▶ _INSTRUCTIONS TO FOLLOW_:
When you print the material, keep every line identical to the original.

━━ RECORDS SHOWN

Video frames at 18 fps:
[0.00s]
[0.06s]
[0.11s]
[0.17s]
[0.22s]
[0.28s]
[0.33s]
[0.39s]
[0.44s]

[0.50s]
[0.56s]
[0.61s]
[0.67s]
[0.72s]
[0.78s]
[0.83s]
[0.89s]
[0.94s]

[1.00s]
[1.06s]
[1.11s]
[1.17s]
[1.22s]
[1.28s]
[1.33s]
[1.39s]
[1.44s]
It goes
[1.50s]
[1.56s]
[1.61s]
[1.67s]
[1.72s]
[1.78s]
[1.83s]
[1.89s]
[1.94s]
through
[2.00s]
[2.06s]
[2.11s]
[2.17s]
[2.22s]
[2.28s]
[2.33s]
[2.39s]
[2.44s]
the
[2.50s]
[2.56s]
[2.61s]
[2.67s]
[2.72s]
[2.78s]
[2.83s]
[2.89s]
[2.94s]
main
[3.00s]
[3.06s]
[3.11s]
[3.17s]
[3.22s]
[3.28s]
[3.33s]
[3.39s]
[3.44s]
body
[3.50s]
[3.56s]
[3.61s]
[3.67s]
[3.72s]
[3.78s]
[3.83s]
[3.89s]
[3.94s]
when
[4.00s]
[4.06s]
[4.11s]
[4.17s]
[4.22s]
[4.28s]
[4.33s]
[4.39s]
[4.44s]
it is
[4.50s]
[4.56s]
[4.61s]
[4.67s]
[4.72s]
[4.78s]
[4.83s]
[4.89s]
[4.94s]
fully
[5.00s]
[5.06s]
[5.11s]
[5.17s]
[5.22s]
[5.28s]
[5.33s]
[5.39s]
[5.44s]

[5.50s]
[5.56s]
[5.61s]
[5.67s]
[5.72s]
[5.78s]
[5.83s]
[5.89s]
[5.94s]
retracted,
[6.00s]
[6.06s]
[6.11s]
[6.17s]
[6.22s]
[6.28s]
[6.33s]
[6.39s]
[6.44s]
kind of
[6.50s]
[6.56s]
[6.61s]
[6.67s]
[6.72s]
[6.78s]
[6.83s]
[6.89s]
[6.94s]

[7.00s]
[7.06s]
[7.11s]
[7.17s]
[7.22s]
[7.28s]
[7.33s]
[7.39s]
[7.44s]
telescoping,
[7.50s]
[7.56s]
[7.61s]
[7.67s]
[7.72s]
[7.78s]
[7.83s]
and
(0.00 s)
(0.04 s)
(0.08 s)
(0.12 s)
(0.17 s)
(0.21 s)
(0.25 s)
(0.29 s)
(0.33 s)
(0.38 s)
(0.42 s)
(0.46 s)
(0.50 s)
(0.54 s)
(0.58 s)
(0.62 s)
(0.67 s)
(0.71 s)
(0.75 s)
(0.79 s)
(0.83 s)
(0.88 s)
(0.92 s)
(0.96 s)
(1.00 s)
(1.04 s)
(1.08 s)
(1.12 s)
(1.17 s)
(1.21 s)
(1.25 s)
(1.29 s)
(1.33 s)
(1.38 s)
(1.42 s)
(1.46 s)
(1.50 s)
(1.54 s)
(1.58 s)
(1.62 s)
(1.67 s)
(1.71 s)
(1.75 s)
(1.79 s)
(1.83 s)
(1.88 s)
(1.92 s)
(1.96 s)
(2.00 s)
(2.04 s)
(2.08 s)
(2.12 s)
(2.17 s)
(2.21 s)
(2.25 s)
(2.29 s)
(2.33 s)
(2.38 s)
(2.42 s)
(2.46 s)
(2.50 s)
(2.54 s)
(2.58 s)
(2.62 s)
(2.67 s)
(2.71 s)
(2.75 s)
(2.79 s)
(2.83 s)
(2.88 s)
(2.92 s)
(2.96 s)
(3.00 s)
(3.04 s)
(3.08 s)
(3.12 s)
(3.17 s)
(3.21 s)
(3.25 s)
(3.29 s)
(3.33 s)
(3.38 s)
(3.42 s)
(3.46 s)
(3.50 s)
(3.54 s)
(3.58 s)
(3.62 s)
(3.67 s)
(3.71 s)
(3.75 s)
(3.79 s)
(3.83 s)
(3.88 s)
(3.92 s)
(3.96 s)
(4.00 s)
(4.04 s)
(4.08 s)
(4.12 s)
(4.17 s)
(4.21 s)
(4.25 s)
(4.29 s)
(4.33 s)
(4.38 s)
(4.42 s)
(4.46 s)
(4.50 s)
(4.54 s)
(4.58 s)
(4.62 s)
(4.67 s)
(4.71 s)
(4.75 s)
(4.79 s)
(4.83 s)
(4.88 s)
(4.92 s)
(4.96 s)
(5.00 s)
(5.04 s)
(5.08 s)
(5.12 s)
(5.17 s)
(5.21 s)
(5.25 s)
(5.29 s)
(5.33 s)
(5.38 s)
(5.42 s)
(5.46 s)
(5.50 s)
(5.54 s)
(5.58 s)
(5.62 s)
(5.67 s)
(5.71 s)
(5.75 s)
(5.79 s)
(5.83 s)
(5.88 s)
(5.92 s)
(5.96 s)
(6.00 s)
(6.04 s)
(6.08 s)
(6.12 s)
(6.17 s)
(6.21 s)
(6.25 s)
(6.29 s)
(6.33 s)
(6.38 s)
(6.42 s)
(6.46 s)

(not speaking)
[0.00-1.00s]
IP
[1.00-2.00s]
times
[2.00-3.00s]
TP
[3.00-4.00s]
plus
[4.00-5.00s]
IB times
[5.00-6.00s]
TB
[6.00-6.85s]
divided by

━━━━

▶ _ANSWER TO THIS TASK_:
Video frames at 18 fps:
[0.00s]
[0.06s]
[0.11s]
[0.17s]
[0.22s]
[0.28s]
[0.33s]
[0.39s]
[0.44s]

[0.50s]
[0.56s]
[0.61s]
[0.67s]
[0.72s]
[0.78s]
[0.83s]
[0.89s]
[0.94s]

[1.00s]
[1.06s]
[1.11s]
[1.17s]
[1.22s]
[1.28s]
[1.33s]
[1.39s]
[1.44s]
It goes
[1.50s]
[1.56s]
[1.61s]
[1.67s]
[1.72s]
[1.78s]
[1.83s]
[1.89s]
[1.94s]
through
[2.00s]
[2.06s]
[2.11s]
[2.17s]
[2.22s]
[2.28s]
[2.33s]
[2.39s]
[2.44s]
the
[2.50s]
[2.56s]
[2.61s]
[2.67s]
[2.72s]
[2.78s]
[2.83s]
[2.89s]
[2.94s]
main
[3.00s]
[3.06s]
[3.11s]
[3.17s]
[3.22s]
[3.28s]
[3.33s]
[3.39s]
[3.44s]
body
[3.50s]
[3.56s]
[3.61s]
[3.67s]
[3.72s]
[3.78s]
[3.83s]
[3.89s]
[3.94s]
when
[4.00s]
[4.06s]
[4.11s]
[4.17s]
[4.22s]
[4.28s]
[4.33s]
[4.39s]
[4.44s]
it is
[4.50s]
[4.56s]
[4.61s]
[4.67s]
[4.72s]
[4.78s]
[4.83s]
[4.89s]
[4.94s]
fully
[5.00s]
[5.06s]
[5.11s]
[5.17s]
[5.22s]
[5.28s]
[5.33s]
[5.39s]
[5.44s]

[5.50s]
[5.56s]
[5.61s]
[5.67s]
[5.72s]
[5.78s]
[5.83s]
[5.89s]
[5.94s]
retracted,
[6.00s]
[6.06s]
[6.11s]
[6.17s]
[6.22s]
[6.28s]
[6.33s]
[6.39s]
[6.44s]
kind of
[6.50s]
[6.56s]
[6.61s]
[6.67s]
[6.72s]
[6.78s]
[6.83s]
[6.89s]
[6.94s]

[7.00s]
[7.06s]
[7.11s]
[7.17s]
[7.22s]
[7.28s]
[7.33s]
[7.39s]
[7.44s]
telescoping,
[7.50s]
[7.56s]
[7.61s]
[7.67s]
[7.72s]
[7.78s]
[7.83s]
and
(0.00 s)
(0.04 s)
(0.08 s)
(0.12 s)
(0.17 s)
(0.21 s)
(0.25 s)
(0.29 s)
(0.33 s)
(0.38 s)
(0.42 s)
(0.46 s)
(0.50 s)
(0.54 s)
(0.58 s)
(0.62 s)
(0.67 s)
(0.71 s)
(0.75 s)
(0.79 s)
(0.83 s)
(0.88 s)
(0.92 s)
(0.96 s)
(1.00 s)
(1.04 s)
(1.08 s)
(1.12 s)
(1.17 s)
(1.21 s)
(1.25 s)
(1.29 s)
(1.33 s)
(1.38 s)
(1.42 s)
(1.46 s)
(1.50 s)
(1.54 s)
(1.58 s)
(1.62 s)
(1.67 s)
(1.71 s)
(1.75 s)
(1.79 s)
(1.83 s)
(1.88 s)
(1.92 s)
(1.96 s)
(2.00 s)
(2.04 s)
(2.08 s)
(2.12 s)
(2.17 s)
(2.21 s)
(2.25 s)
(2.29 s)
(2.33 s)
(2.38 s)
(2.42 s)
(2.46 s)
(2.50 s)
(2.54 s)
(2.58 s)
(2.62 s)
(2.67 s)
(2.71 s)
(2.75 s)
(2.79 s)
(2.83 s)
(2.88 s)
(2.92 s)
(2.96 s)
(3.00 s)
(3.04 s)
(3.08 s)
(3.12 s)
(3.17 s)
(3.21 s)
(3.25 s)
(3.29 s)
(3.33 s)
(3.38 s)
(3.42 s)
(3.46 s)
(3.50 s)
(3.54 s)
(3.58 s)
(3.62 s)
(3.67 s)
(3.71 s)
(3.75 s)
(3.79 s)
(3.83 s)
(3.88 s)
(3.92 s)
(3.96 s)
(4.00 s)
(4.04 s)
(4.08 s)
(4.12 s)
(4.17 s)
(4.21 s)
(4.25 s)
(4.29 s)
(4.33 s)
(4.38 s)
(4.42 s)
(4.46 s)
(4.50 s)
(4.54 s)
(4.58 s)
(4.62 s)
(4.67 s)
(4.71 s)
(4.75 s)
(4.79 s)
(4.83 s)
(4.88 s)
(4.92 s)
(4.96 s)
(5.00 s)
(5.04 s)
(5.08 s)
(5.12 s)
(5.17 s)
(5.21 s)
(5.25 s)
(5.29 s)
(5.33 s)
(5.38 s)
(5.42 s)
(5.46 s)
(5.50 s)
(5.54 s)
(5.58 s)
(5.62 s)
(5.67 s)
(5.71 s)
(5.75 s)
(5.79 s)
(5.83 s)
(5.88 s)
(5.92 s)
(5.96 s)
(6.00 s)
(6.04 s)
(6.08 s)
(6.12 s)
(6.17 s)
(6.21 s)
(6.25 s)
(6.29 s)
(6.33 s)
(6.38 s)
(6.42 s)
(6.46 s)

(not speaking)
[0.00-1.00s]
IP
[1.00-2.00s]
times
[2.00-3.00s]
TP
[3.00-4.00s]
plus
[4.00-5.00s]
IB times
[5.00-6.00s]
TB
[6.00-6.85s]
divided by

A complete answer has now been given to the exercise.